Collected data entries
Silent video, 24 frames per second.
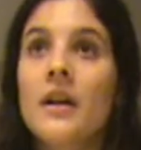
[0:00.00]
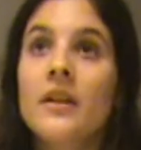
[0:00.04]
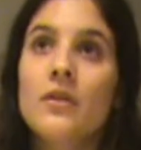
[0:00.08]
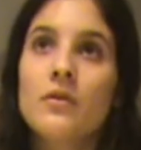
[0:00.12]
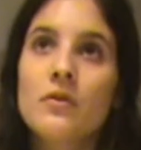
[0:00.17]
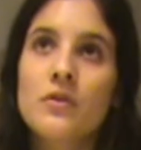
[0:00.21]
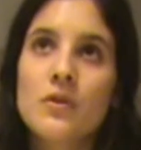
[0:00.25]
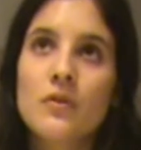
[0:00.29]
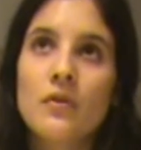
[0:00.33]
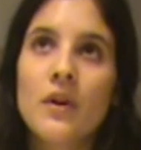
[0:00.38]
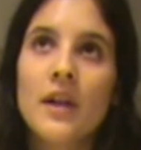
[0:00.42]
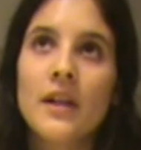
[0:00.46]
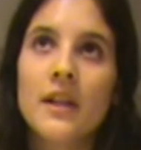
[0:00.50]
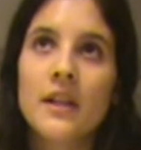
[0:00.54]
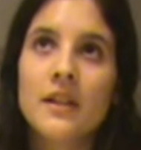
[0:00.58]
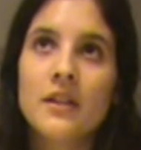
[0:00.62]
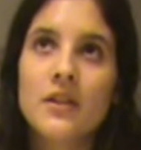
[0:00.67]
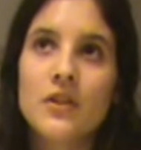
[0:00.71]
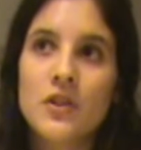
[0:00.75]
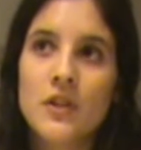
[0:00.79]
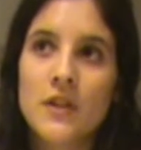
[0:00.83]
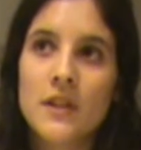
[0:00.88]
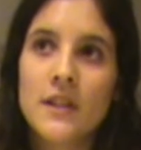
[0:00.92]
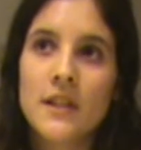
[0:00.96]
I'm also writing
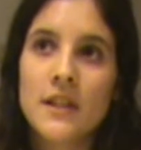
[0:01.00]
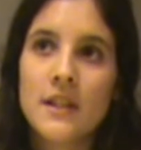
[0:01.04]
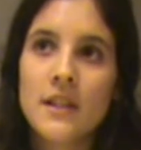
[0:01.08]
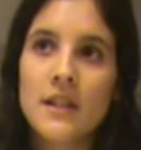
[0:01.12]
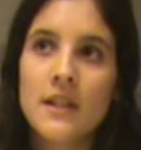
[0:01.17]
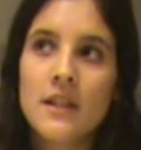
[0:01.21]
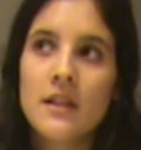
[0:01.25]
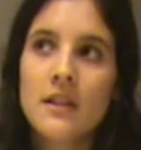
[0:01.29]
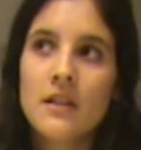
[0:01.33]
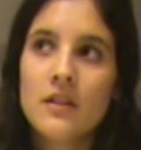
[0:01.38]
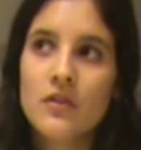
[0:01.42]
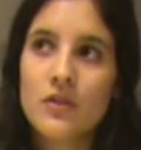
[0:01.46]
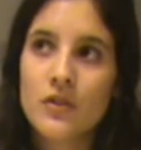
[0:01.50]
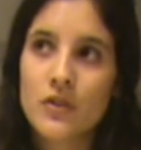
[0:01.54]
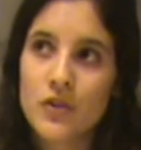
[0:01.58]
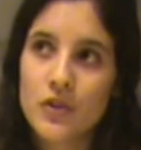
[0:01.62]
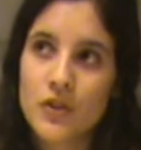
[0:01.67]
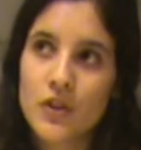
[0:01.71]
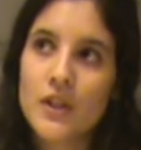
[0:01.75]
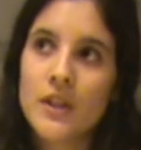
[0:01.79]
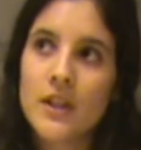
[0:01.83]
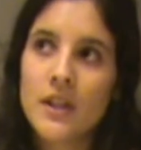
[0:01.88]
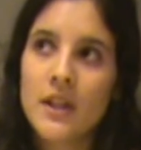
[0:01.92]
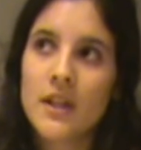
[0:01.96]
the GDD.
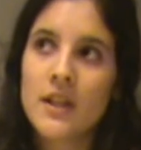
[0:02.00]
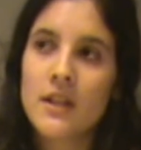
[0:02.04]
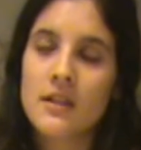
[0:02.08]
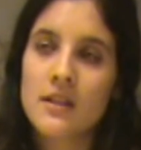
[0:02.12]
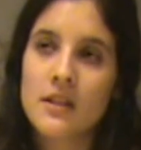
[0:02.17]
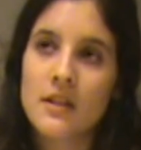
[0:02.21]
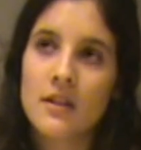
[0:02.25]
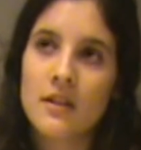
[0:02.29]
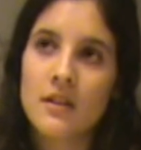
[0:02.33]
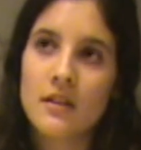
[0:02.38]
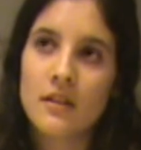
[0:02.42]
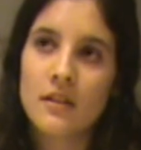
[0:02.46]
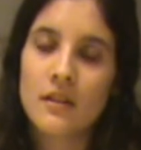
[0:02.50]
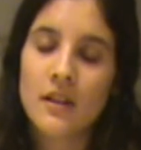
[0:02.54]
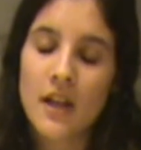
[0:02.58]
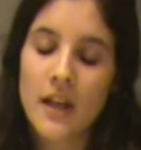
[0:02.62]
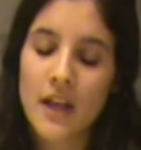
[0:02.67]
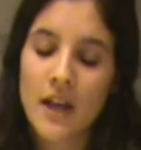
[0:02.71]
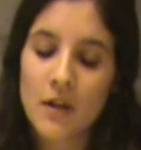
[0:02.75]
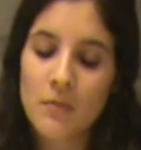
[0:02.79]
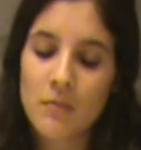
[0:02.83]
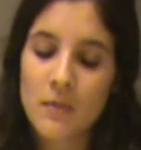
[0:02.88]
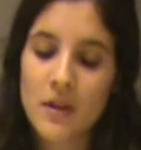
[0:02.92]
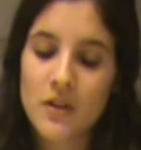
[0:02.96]
GDD is
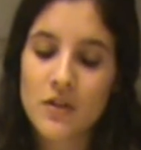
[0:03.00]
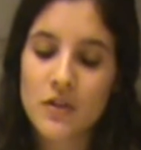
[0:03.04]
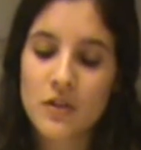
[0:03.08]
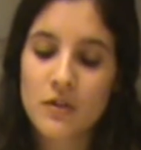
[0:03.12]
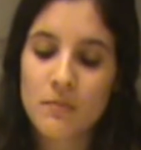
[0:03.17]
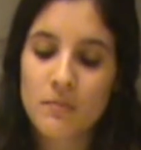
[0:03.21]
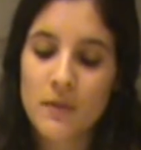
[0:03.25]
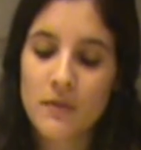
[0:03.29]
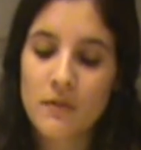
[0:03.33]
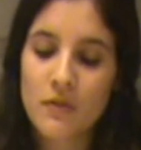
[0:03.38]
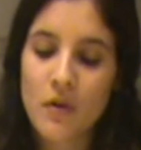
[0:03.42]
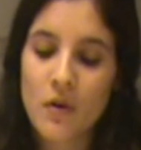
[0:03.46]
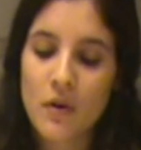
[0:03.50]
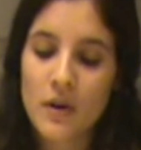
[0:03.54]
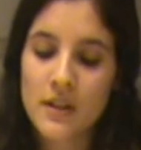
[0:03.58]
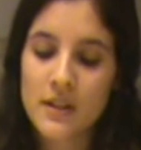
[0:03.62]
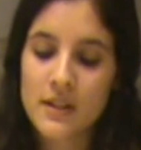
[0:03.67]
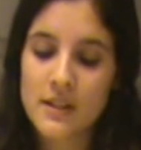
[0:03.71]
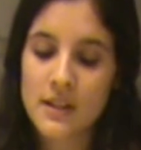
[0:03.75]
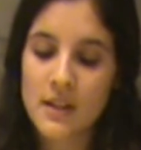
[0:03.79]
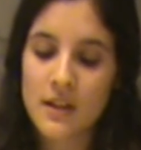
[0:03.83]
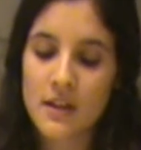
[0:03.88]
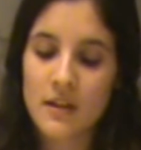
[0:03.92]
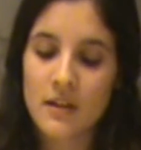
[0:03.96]
like I mentioned before,
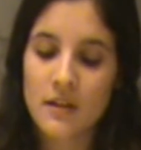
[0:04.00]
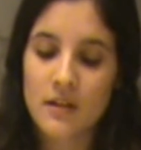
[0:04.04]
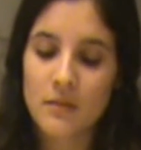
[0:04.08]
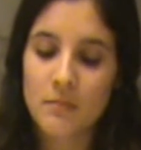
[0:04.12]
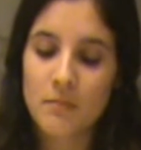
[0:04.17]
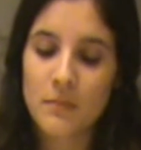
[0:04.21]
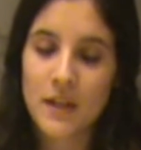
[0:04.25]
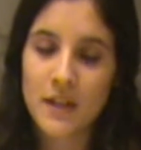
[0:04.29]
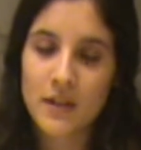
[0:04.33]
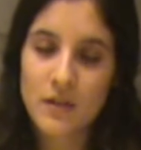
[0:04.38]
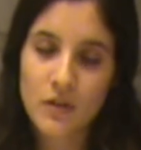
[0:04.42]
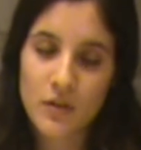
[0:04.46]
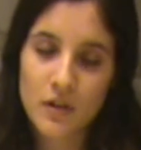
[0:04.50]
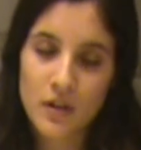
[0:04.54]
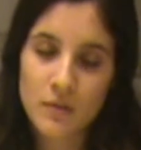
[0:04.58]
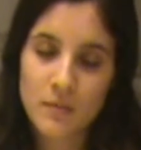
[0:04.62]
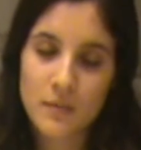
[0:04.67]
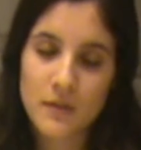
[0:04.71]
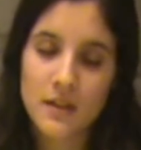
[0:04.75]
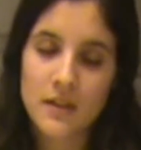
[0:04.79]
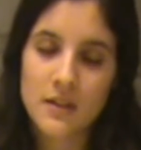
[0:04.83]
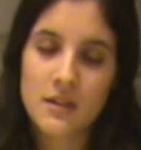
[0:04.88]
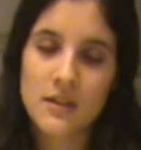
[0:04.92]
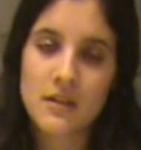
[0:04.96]
it's a big
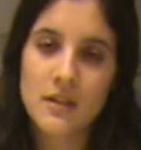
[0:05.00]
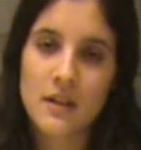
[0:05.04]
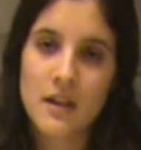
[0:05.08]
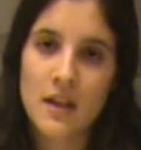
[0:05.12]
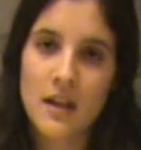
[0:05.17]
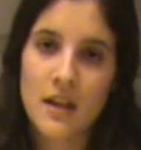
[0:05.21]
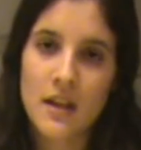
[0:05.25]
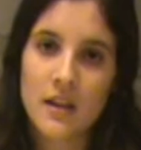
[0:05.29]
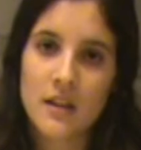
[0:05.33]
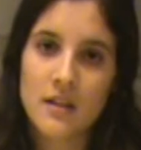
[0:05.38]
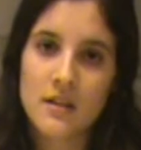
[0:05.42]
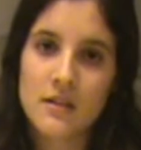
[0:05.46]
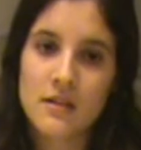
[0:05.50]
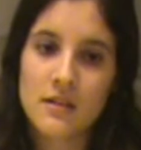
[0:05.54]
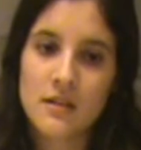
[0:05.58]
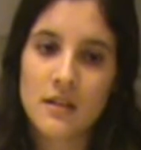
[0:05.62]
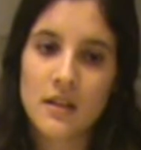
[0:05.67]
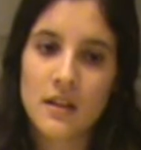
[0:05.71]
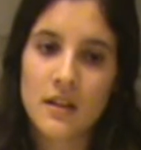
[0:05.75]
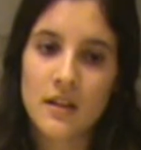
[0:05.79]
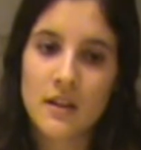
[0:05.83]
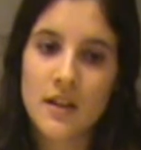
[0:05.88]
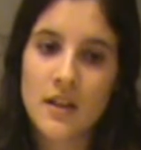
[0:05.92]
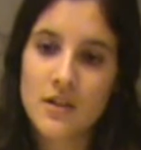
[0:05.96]
document and
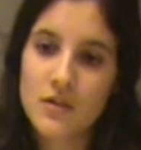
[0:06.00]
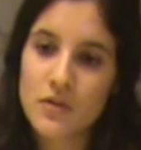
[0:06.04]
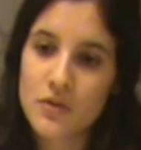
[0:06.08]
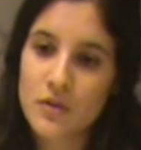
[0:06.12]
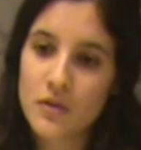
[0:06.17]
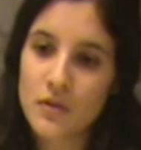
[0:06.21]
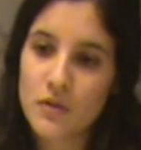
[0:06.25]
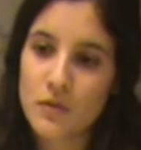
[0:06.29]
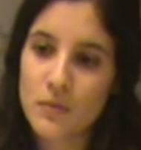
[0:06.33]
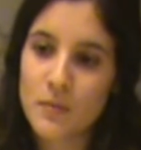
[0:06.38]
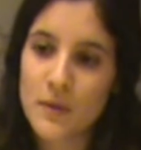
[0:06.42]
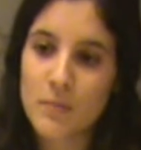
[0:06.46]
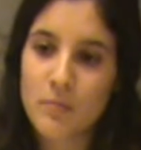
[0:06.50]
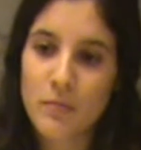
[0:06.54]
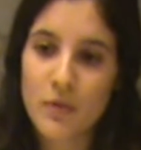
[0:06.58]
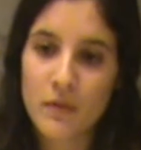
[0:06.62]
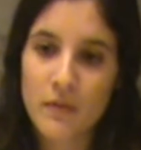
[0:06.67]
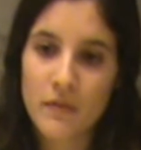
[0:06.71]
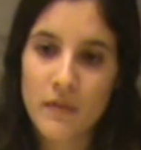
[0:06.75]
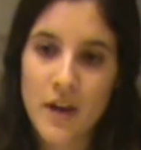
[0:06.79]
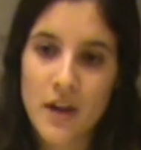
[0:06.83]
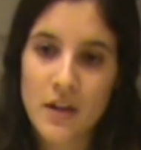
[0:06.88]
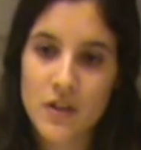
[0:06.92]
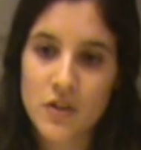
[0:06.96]
it needs to be
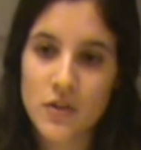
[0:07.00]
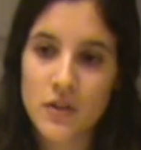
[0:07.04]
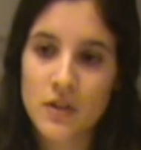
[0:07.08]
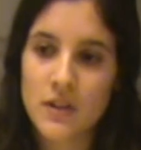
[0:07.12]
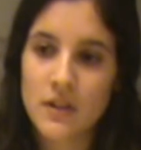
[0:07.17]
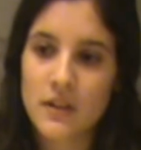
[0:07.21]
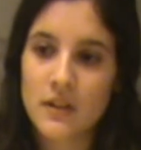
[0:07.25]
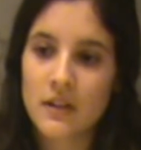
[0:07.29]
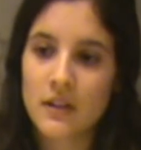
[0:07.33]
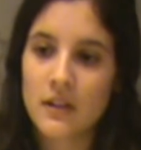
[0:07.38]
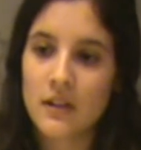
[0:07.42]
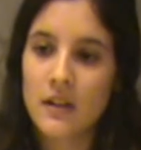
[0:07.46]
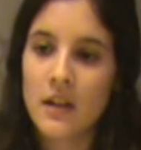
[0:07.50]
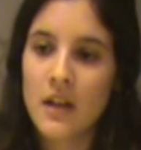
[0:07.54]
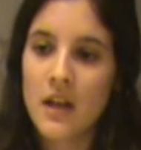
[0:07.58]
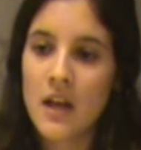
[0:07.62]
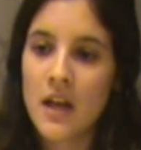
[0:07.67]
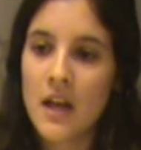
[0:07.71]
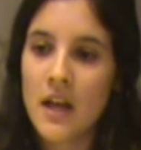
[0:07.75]
professional.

§ What you are asked to do
For the records above, output each one exactly and skip any image.

§ Response area
Silent video, 24 frames per second.
[0:00.00]
[0:00.04]
[0:00.08]
[0:00.12]
[0:00.17]
[0:00.21]
[0:00.25]
[0:00.29]
[0:00.33]
[0:00.38]
[0:00.42]
[0:00.46]
[0:00.50]
[0:00.54]
[0:00.58]
[0:00.62]
[0:00.67]
[0:00.71]
[0:00.75]
[0:00.79]
[0:00.83]
[0:00.88]
[0:00.92]
[0:00.96]
I'm also writing
[0:01.00]
[0:01.04]
[0:01.08]
[0:01.12]
[0:01.17]
[0:01.21]
[0:01.25]
[0:01.29]
[0:01.33]
[0:01.38]
[0:01.42]
[0:01.46]
[0:01.50]
[0:01.54]
[0:01.58]
[0:01.62]
[0:01.67]
[0:01.71]
[0:01.75]
[0:01.79]
[0:01.83]
[0:01.88]
[0:01.92]
[0:01.96]
the GDD.
[0:02.00]
[0:02.04]
[0:02.08]
[0:02.12]
[0:02.17]
[0:02.21]
[0:02.25]
[0:02.29]
[0:02.33]
[0:02.38]
[0:02.42]
[0:02.46]
[0:02.50]
[0:02.54]
[0:02.58]
[0:02.62]
[0:02.67]
[0:02.71]
[0:02.75]
[0:02.79]
[0:02.83]
[0:02.88]
[0:02.92]
[0:02.96]
GDD is
[0:03.00]
[0:03.04]
[0:03.08]
[0:03.12]
[0:03.17]
[0:03.21]
[0:03.25]
[0:03.29]
[0:03.33]
[0:03.38]
[0:03.42]
[0:03.46]
[0:03.50]
[0:03.54]
[0:03.58]
[0:03.62]
[0:03.67]
[0:03.71]
[0:03.75]
[0:03.79]
[0:03.83]
[0:03.88]
[0:03.92]
[0:03.96]
like I mentioned before,
[0:04.00]
[0:04.04]
[0:04.08]
[0:04.12]
[0:04.17]
[0:04.21]
[0:04.25]
[0:04.29]
[0:04.33]
[0:04.38]
[0:04.42]
[0:04.46]
[0:04.50]
[0:04.54]
[0:04.58]
[0:04.62]
[0:04.67]
[0:04.71]
[0:04.75]
[0:04.79]
[0:04.83]
[0:04.88]
[0:04.92]
[0:04.96]
it's a big
[0:05.00]
[0:05.04]
[0:05.08]
[0:05.12]
[0:05.17]
[0:05.21]
[0:05.25]
[0:05.29]
[0:05.33]
[0:05.38]
[0:05.42]
[0:05.46]
[0:05.50]
[0:05.54]
[0:05.58]
[0:05.62]
[0:05.67]
[0:05.71]
[0:05.75]
[0:05.79]
[0:05.83]
[0:05.88]
[0:05.92]
[0:05.96]
document and
[0:06.00]
[0:06.04]
[0:06.08]
[0:06.12]
[0:06.17]
[0:06.21]
[0:06.25]
[0:06.29]
[0:06.33]
[0:06.38]
[0:06.42]
[0:06.46]
[0:06.50]
[0:06.54]
[0:06.58]
[0:06.62]
[0:06.67]
[0:06.71]
[0:06.75]
[0:06.79]
[0:06.83]
[0:06.88]
[0:06.92]
[0:06.96]
it needs to be
[0:07.00]
[0:07.04]
[0:07.08]
[0:07.12]
[0:07.17]
[0:07.21]
[0:07.25]
[0:07.29]
[0:07.33]
[0:07.38]
[0:07.42]
[0:07.46]
[0:07.50]
[0:07.54]
[0:07.58]
[0:07.62]
[0:07.67]
[0:07.71]
[0:07.75]
professional.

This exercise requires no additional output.